AG: Reminds me of that wedding I went to. The prats ran out of wine. Little did they know that I'd drunk the whole bloody lot really quickly. I was so full up with my holy bladder near to burst that when they weren't looking I pissed it all out back into the big vat they were using. I'd drunk the bloody stuff so fast that it still came out as wine albeit with a bit of funky character to it. I told the hosts that I'd just turned some water into wine for them. The idiots believed that. Ha, ha.
RC: (Mmmm, dishonesty issues. Drunkenness issues. Scatology issues. Meanness. Where does this stop?) Good AG, you're getting the hang of this. Here's number four.
AG: Shit! Dad. I'm sorry I made that joke about the wine. Ha. ha, I was only kidding, I didn't really do that hee hee.
RC: (Mmmm, father and authority issues.) Here's number five.
AG: Hey, that looks like Uncle Michael. He's nice. I wish he was my dad. Hey, I wonder......
RC: Good AG, good - now here's number six.
AG: I wonder what Mary Magdalene's doing now? Do you think I should give her a call. I sort of left her alone back there in the Holy Land. Do you think she'll be pissed off? .... Oh, sorry RC, I was getting a bit off-track there.
RC: (Perfect. Sexual awareness and yearning). No, no problem AG you're doing well. Here's number seven.
AG:: You know that Mum didn't really like me seeing Mags.
AG: Yeah Mags - Mary Magdalene. Mum said that she was a bit loose and would lead me astray. Mummy wanted me close to her. I like being close to mummy.
RC: (Mmmm, Oedipal issues). That's fine AG, you're doing fine. here's number eight.
AG: I don't like this one. It's a bit poofy. That reminds me, I told that music teacher joker to paint his house dark blue and he hasn't listened to me. I should paint it poofy pink overnight just to fuck him up.

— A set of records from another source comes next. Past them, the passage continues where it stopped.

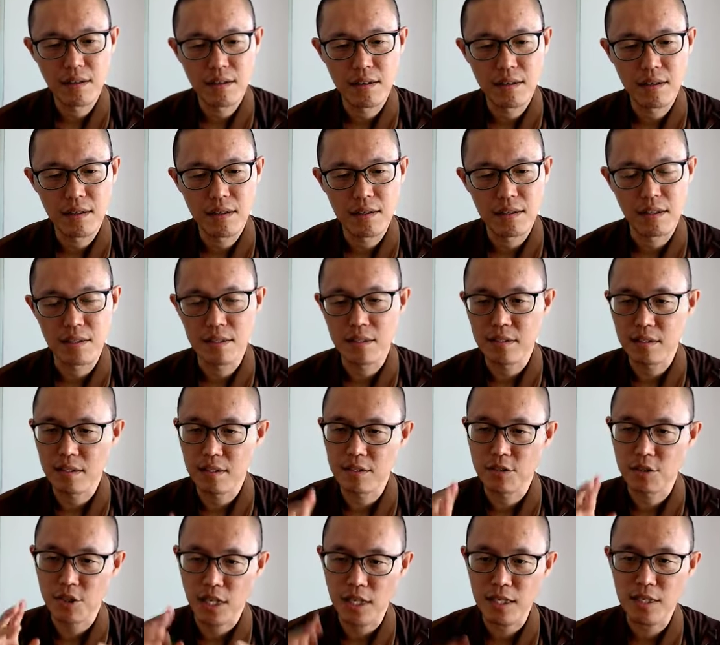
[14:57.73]
The
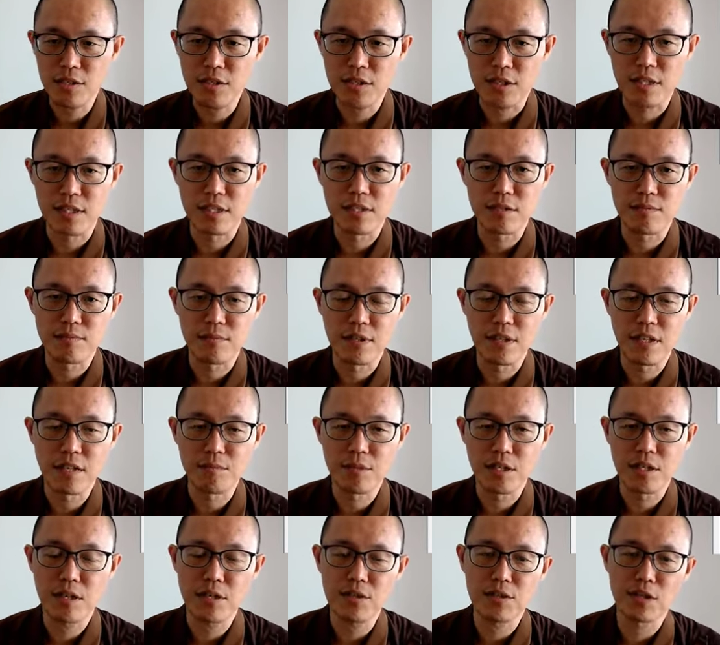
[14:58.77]
challenge is
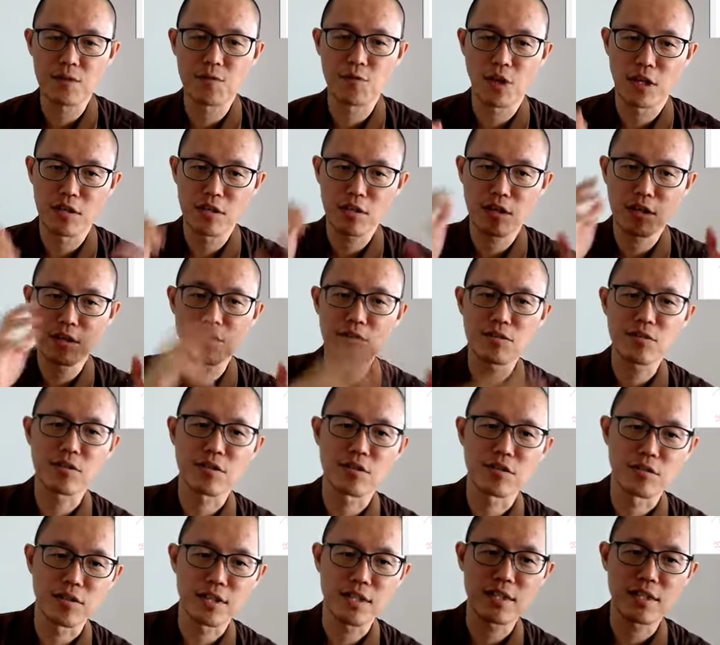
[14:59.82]
because if you are not used to
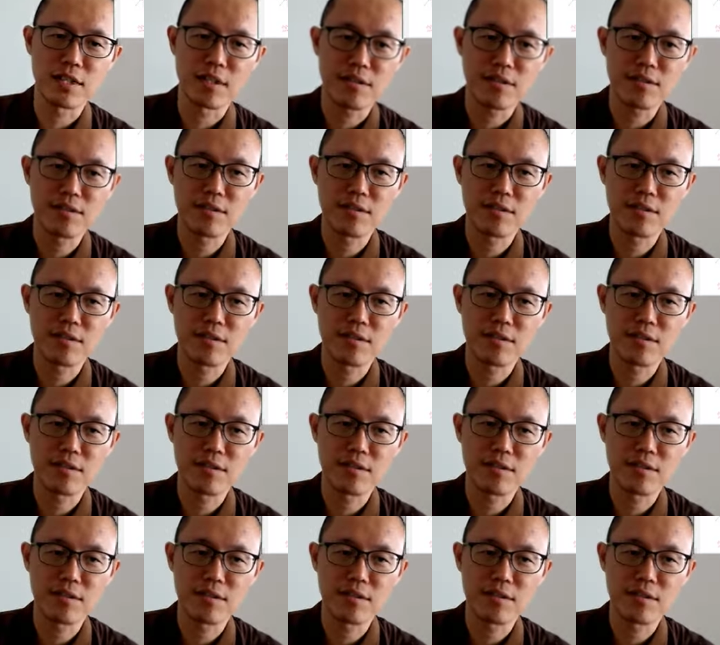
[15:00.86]
doing this,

RC: (Mmmm, sexual insecurity issues and vengeance.) No matter, we'll move on to the next one. Here's number nine:
AG: Yeah, The Holy Ghost thinks he can just lord it up in heaven, sucking up to dad. Bastard! All while I have to hang about down here with all of these needy prats saying "Jesus, Jesus, help me and I'll pray to you". Well who needs their 'prayers' What's that all about? Dad only invented those when he thought the bastards were getting a bit off track and might rumble us on the scam.
RC: OK, moving on, here's the last one , number ten. What do you think?
AG: Yeah, pretty, kind of like that Eiffel Tower I made a while ago. Look, I've got to get along, I can't waste time with this nonsense you know. I thought that you wanted my opinion on those nutters who flagellate themselves and stick knitting needles into their bodies trying to pretend that they're me. Twats. So what's the story?
RC: No, we're done. That was useful thanks AG. You'd better run along now. Don't get pink paint on your dress. Ha, ha.
AG: Ok, bye.
(Angry Jesus peels away in his modified Nissan Skyline)
RC: Fuck! Definitely certifiable. No wonder all of the acolytes are raving nutters.